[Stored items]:
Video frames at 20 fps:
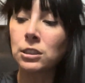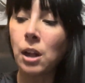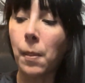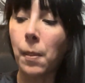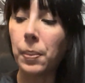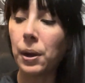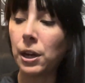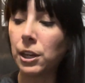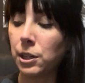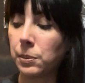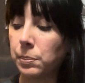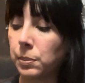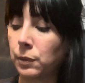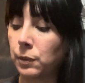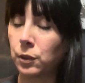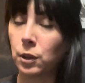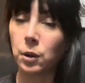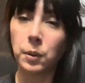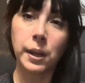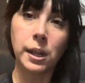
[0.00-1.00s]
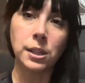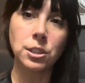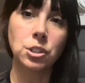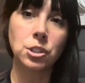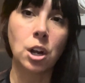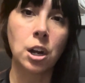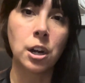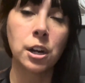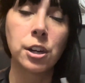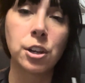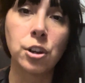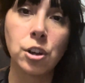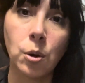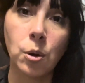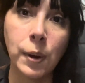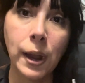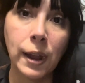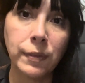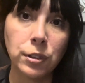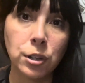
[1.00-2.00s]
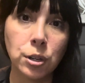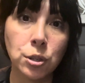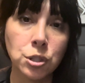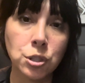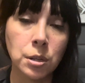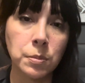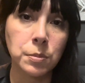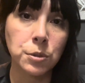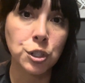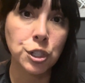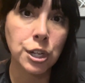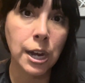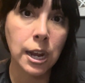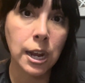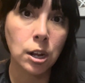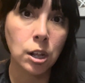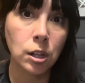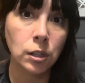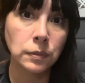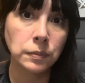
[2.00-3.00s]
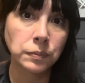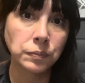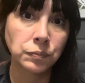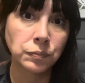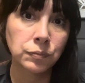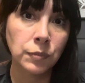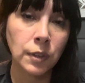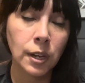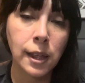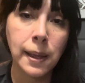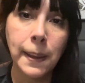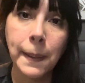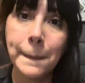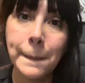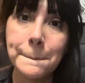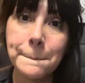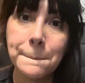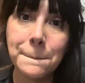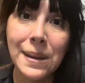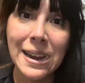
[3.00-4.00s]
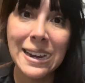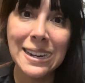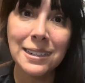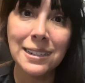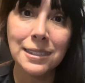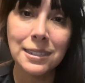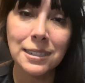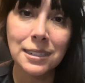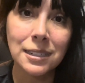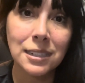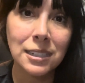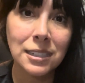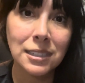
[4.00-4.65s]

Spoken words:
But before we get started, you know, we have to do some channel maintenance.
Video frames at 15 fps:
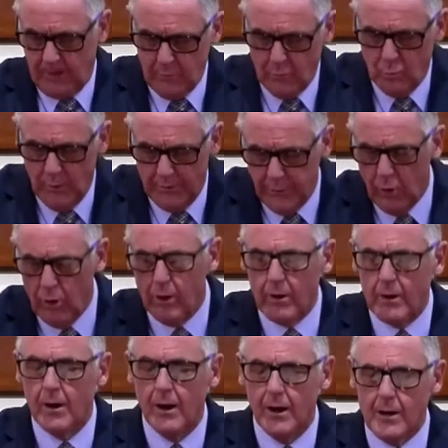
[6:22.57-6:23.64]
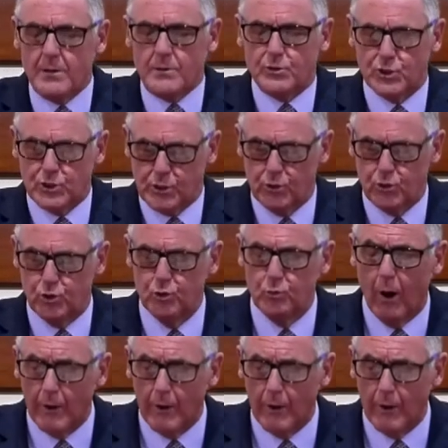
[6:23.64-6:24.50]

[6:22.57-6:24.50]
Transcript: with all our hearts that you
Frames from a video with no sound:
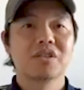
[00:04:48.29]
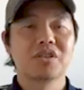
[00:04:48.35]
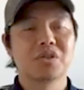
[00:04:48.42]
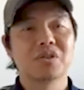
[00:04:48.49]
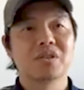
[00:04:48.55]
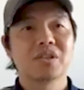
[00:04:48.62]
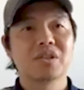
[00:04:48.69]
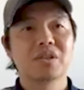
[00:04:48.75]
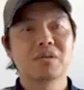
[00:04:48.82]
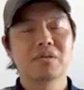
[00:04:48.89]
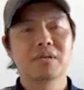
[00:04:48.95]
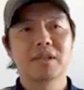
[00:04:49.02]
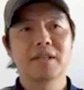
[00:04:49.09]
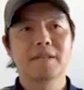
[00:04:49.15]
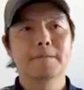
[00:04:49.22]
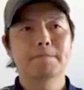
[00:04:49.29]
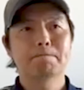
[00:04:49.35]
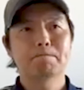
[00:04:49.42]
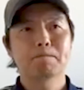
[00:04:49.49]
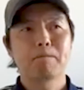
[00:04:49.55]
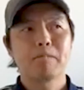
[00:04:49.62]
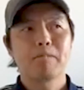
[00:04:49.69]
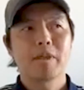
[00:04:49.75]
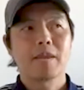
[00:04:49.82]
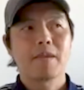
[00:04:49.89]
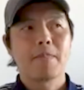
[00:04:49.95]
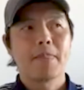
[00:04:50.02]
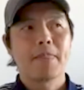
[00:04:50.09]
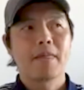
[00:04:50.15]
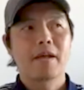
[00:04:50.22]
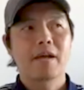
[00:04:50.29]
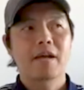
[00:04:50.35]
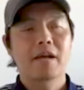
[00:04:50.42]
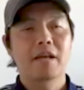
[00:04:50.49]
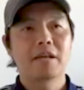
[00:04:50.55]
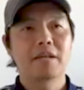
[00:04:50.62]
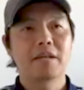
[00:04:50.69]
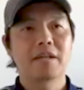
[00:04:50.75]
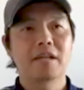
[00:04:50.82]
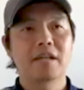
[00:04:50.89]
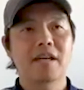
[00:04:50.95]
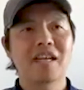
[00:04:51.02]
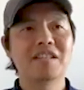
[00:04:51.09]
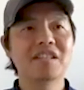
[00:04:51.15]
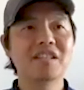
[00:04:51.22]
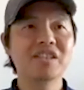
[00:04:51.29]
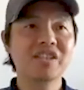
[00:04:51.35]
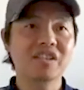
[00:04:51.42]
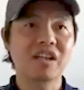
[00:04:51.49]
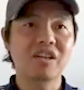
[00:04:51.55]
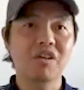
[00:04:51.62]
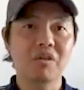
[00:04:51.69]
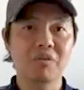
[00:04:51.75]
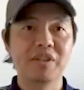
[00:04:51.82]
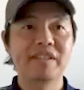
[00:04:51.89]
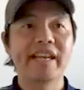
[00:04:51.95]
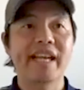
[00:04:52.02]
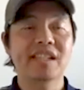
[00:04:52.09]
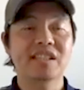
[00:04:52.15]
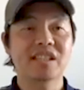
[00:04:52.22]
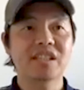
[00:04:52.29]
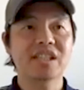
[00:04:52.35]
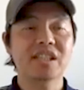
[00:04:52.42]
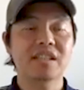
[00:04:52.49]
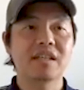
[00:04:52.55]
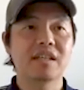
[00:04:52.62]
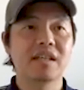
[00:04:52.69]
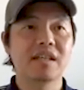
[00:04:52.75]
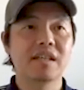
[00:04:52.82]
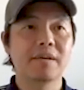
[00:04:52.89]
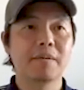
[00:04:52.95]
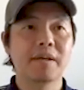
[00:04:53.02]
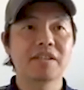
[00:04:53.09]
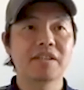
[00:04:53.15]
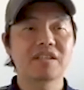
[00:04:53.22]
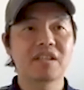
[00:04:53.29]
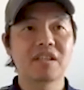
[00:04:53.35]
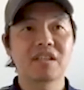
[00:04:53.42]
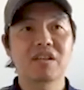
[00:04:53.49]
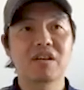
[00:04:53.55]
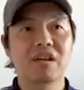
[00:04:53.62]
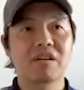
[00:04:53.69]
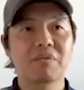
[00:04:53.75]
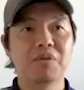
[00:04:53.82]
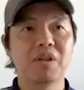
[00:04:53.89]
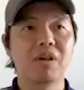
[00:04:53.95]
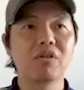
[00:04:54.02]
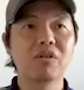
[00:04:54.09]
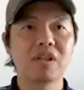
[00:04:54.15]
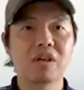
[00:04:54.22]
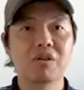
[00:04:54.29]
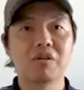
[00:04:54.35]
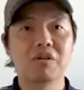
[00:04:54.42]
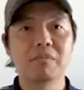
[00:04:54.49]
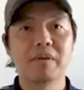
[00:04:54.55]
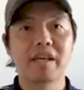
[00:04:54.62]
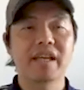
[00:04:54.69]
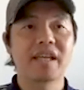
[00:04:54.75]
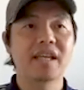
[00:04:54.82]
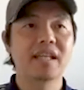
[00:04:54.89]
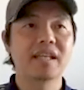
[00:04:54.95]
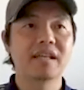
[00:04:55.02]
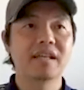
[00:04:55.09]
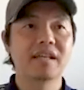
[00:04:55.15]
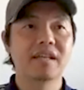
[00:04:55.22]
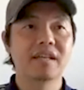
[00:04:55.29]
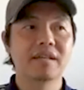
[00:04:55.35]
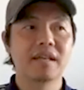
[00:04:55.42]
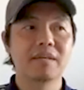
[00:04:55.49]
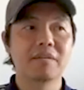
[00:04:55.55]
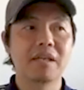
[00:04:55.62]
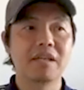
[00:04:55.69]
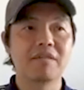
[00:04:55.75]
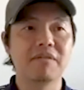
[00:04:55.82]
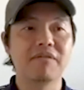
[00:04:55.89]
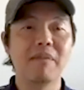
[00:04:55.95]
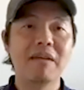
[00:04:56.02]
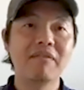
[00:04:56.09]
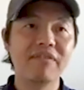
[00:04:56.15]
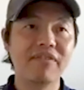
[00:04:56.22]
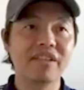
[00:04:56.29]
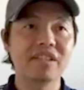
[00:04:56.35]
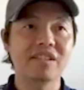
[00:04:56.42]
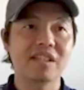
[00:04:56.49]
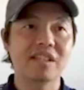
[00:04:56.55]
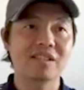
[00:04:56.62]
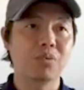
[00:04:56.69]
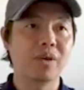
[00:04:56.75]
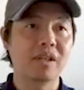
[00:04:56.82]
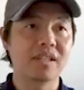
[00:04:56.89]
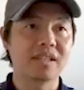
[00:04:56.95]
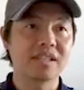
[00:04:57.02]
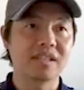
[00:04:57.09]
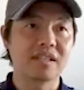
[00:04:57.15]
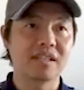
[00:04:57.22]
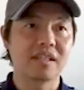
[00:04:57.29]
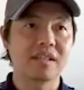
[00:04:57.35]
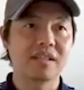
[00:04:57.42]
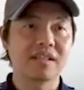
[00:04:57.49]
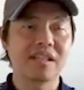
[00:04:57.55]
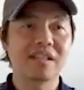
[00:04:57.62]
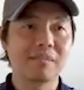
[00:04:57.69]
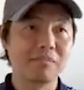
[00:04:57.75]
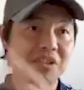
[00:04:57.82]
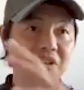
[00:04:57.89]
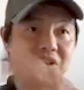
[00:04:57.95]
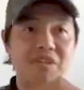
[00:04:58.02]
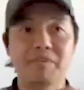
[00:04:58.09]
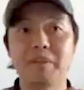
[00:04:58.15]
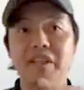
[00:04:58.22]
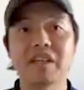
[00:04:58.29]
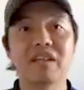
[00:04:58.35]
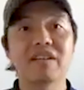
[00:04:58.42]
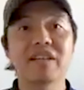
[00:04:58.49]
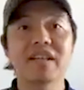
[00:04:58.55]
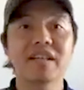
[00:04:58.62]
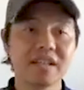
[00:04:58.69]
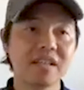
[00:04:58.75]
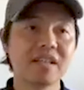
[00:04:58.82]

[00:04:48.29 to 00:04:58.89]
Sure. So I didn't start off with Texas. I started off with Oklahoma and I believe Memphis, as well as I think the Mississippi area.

[Your instructions]: Copy each entry above exactly; drop the pictures.

[Answer to this problem]:
Video frames at 20 fps:
[0.00-1.00s]
[1.00-2.00s]
[2.00-3.00s]
[3.00-4.00s]
[4.00-4.65s]

Spoken words:
But before we get started, you know, we have to do some channel maintenance.
Video frames at 15 fps:
[6:22.57-6:23.64]
[6:23.64-6:24.50]

[6:22.57-6:24.50]
Transcript: with all our hearts that you
Frames from a video with no sound:
[00:04:48.29]
[00:04:48.35]
[00:04:48.42]
[00:04:48.49]
[00:04:48.55]
[00:04:48.62]
[00:04:48.69]
[00:04:48.75]
[00:04:48.82]
[00:04:48.89]
[00:04:48.95]
[00:04:49.02]
[00:04:49.09]
[00:04:49.15]
[00:04:49.22]
[00:04:49.29]
[00:04:49.35]
[00:04:49.42]
[00:04:49.49]
[00:04:49.55]
[00:04:49.62]
[00:04:49.69]
[00:04:49.75]
[00:04:49.82]
[00:04:49.89]
[00:04:49.95]
[00:04:50.02]
[00:04:50.09]
[00:04:50.15]
[00:04:50.22]
[00:04:50.29]
[00:04:50.35]
[00:04:50.42]
[00:04:50.49]
[00:04:50.55]
[00:04:50.62]
[00:04:50.69]
[00:04:50.75]
[00:04:50.82]
[00:04:50.89]
[00:04:50.95]
[00:04:51.02]
[00:04:51.09]
[00:04:51.15]
[00:04:51.22]
[00:04:51.29]
[00:04:51.35]
[00:04:51.42]
[00:04:51.49]
[00:04:51.55]
[00:04:51.62]
[00:04:51.69]
[00:04:51.75]
[00:04:51.82]
[00:04:51.89]
[00:04:51.95]
[00:04:52.02]
[00:04:52.09]
[00:04:52.15]
[00:04:52.22]
[00:04:52.29]
[00:04:52.35]
[00:04:52.42]
[00:04:52.49]
[00:04:52.55]
[00:04:52.62]
[00:04:52.69]
[00:04:52.75]
[00:04:52.82]
[00:04:52.89]
[00:04:52.95]
[00:04:53.02]
[00:04:53.09]
[00:04:53.15]
[00:04:53.22]
[00:04:53.29]
[00:04:53.35]
[00:04:53.42]
[00:04:53.49]
[00:04:53.55]
[00:04:53.62]
[00:04:53.69]
[00:04:53.75]
[00:04:53.82]
[00:04:53.89]
[00:04:53.95]
[00:04:54.02]
[00:04:54.09]
[00:04:54.15]
[00:04:54.22]
[00:04:54.29]
[00:04:54.35]
[00:04:54.42]
[00:04:54.49]
[00:04:54.55]
[00:04:54.62]
[00:04:54.69]
[00:04:54.75]
[00:04:54.82]
[00:04:54.89]
[00:04:54.95]
[00:04:55.02]
[00:04:55.09]
[00:04:55.15]
[00:04:55.22]
[00:04:55.29]
[00:04:55.35]
[00:04:55.42]
[00:04:55.49]
[00:04:55.55]
[00:04:55.62]
[00:04:55.69]
[00:04:55.75]
[00:04:55.82]
[00:04:55.89]
[00:04:55.95]
[00:04:56.02]
[00:04:56.09]
[00:04:56.15]
[00:04:56.22]
[00:04:56.29]
[00:04:56.35]
[00:04:56.42]
[00:04:56.49]
[00:04:56.55]
[00:04:56.62]
[00:04:56.69]
[00:04:56.75]
[00:04:56.82]
[00:04:56.89]
[00:04:56.95]
[00:04:57.02]
[00:04:57.09]
[00:04:57.15]
[00:04:57.22]
[00:04:57.29]
[00:04:57.35]
[00:04:57.42]
[00:04:57.49]
[00:04:57.55]
[00:04:57.62]
[00:04:57.69]
[00:04:57.75]
[00:04:57.82]
[00:04:57.89]
[00:04:57.95]
[00:04:58.02]
[00:04:58.09]
[00:04:58.15]
[00:04:58.22]
[00:04:58.29]
[00:04:58.35]
[00:04:58.42]
[00:04:58.49]
[00:04:58.55]
[00:04:58.62]
[00:04:58.69]
[00:04:58.75]
[00:04:58.82]

[00:04:48.29 to 00:04:58.89]
Sure. So I didn't start off with Texas. I started off with Oklahoma and I believe Memphis, as well as I think the Mississippi area.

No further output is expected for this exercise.